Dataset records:
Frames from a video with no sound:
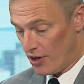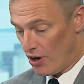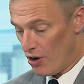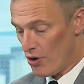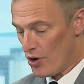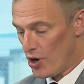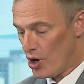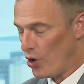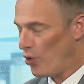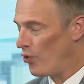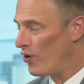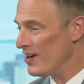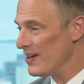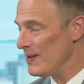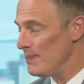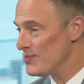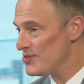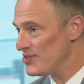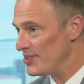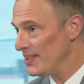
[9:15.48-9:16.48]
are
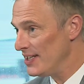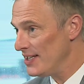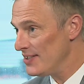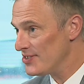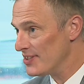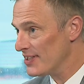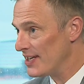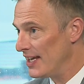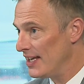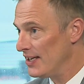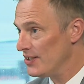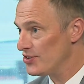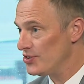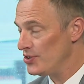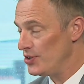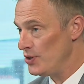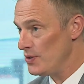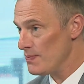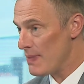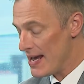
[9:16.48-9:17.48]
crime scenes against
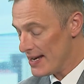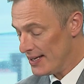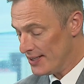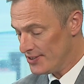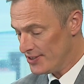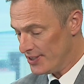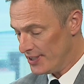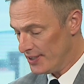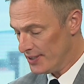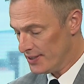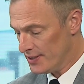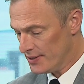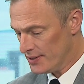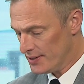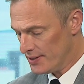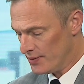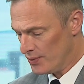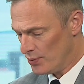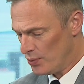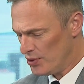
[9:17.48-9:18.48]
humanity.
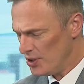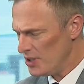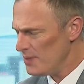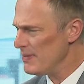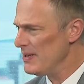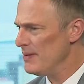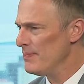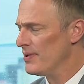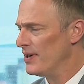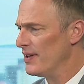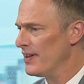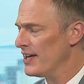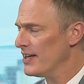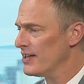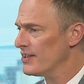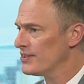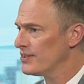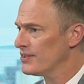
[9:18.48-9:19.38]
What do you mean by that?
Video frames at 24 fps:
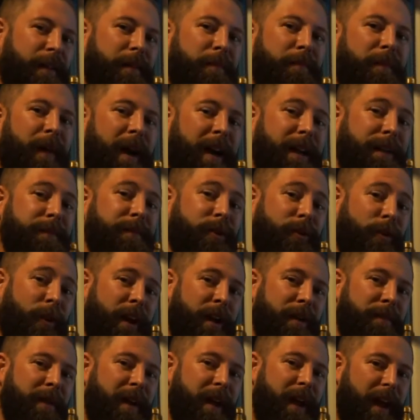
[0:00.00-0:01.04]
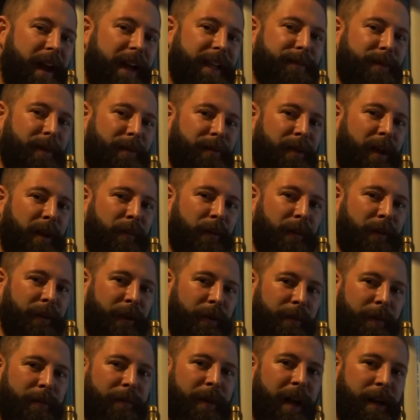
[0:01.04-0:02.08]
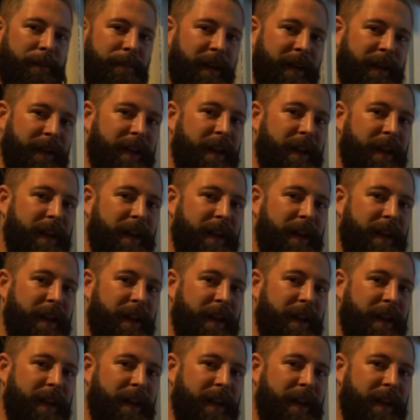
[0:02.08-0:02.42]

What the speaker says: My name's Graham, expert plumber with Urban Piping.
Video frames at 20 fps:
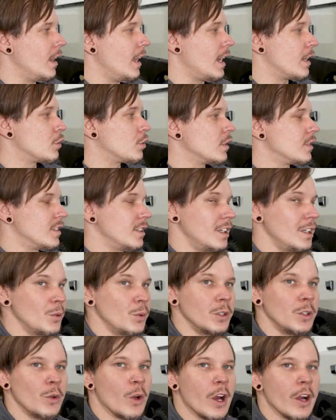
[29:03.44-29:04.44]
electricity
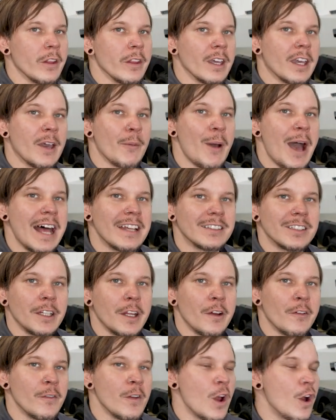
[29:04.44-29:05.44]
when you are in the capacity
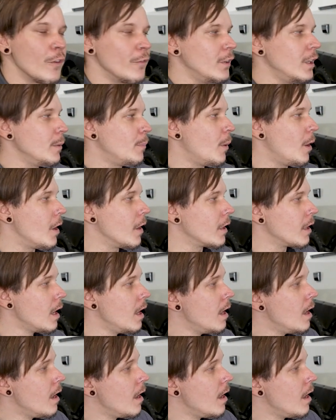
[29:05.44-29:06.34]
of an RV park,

...

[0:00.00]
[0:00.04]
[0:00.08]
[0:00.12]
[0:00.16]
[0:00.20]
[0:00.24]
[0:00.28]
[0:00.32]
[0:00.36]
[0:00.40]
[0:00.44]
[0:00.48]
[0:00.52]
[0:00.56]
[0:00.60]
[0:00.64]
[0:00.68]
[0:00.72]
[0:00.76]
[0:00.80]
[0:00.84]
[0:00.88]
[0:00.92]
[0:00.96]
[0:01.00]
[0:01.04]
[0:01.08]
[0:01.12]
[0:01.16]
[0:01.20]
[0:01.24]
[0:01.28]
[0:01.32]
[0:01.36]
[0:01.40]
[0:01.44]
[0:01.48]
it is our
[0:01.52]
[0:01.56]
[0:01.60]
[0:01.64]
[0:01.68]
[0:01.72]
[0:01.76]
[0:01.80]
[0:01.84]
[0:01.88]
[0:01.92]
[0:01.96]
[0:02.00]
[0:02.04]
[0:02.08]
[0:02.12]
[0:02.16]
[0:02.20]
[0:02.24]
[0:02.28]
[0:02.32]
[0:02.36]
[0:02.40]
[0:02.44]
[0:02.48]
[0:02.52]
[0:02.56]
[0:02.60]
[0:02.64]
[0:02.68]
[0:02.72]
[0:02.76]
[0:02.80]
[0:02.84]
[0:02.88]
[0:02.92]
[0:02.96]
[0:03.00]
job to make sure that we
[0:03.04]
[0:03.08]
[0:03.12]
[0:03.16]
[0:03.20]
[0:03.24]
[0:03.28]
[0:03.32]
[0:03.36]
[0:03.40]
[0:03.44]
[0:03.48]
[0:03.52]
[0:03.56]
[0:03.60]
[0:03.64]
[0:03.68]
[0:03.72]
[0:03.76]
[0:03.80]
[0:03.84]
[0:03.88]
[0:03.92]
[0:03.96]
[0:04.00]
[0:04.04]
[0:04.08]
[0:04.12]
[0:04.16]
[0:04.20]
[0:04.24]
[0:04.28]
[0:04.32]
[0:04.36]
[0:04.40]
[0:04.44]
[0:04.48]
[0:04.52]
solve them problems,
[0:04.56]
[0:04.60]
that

* * *

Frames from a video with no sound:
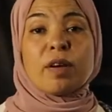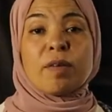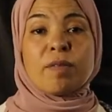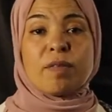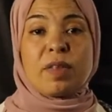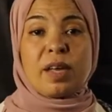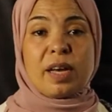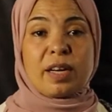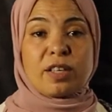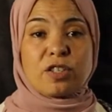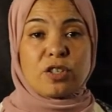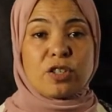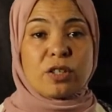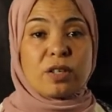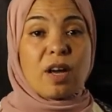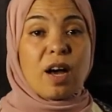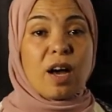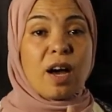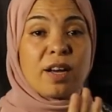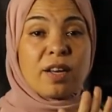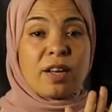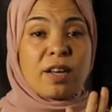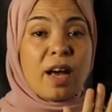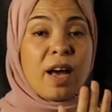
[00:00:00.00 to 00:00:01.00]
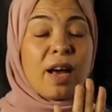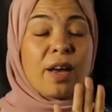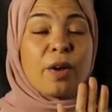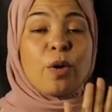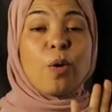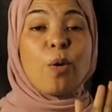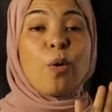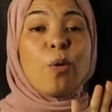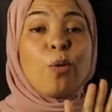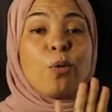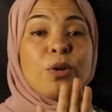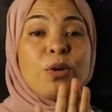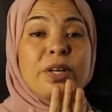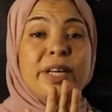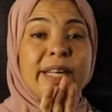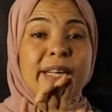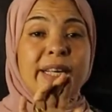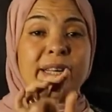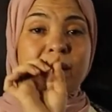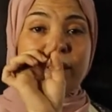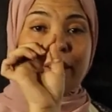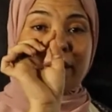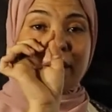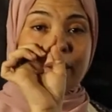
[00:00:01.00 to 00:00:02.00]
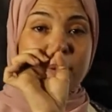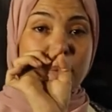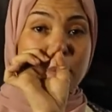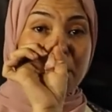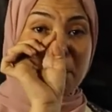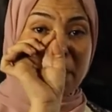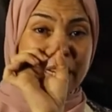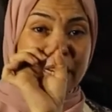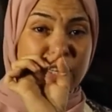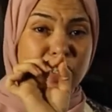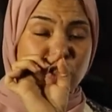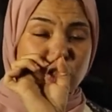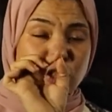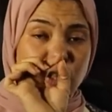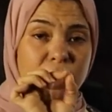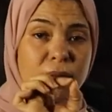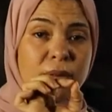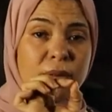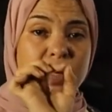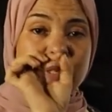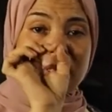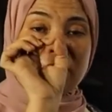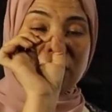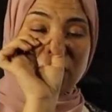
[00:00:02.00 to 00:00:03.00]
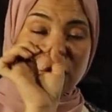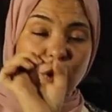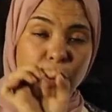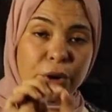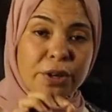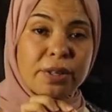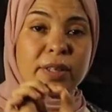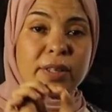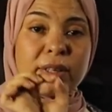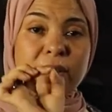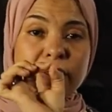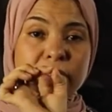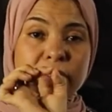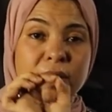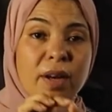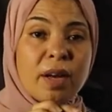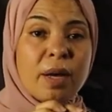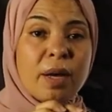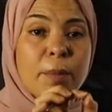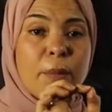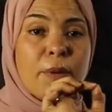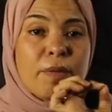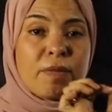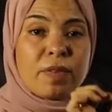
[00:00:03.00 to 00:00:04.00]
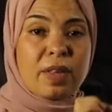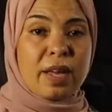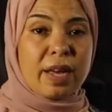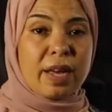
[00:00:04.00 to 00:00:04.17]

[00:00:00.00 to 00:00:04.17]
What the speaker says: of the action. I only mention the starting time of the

[WORK REQUEST]
Among the lines of these entries, find those that contain "speaker". Give their number and nothing else.

[SOLVED PROBLEM]
2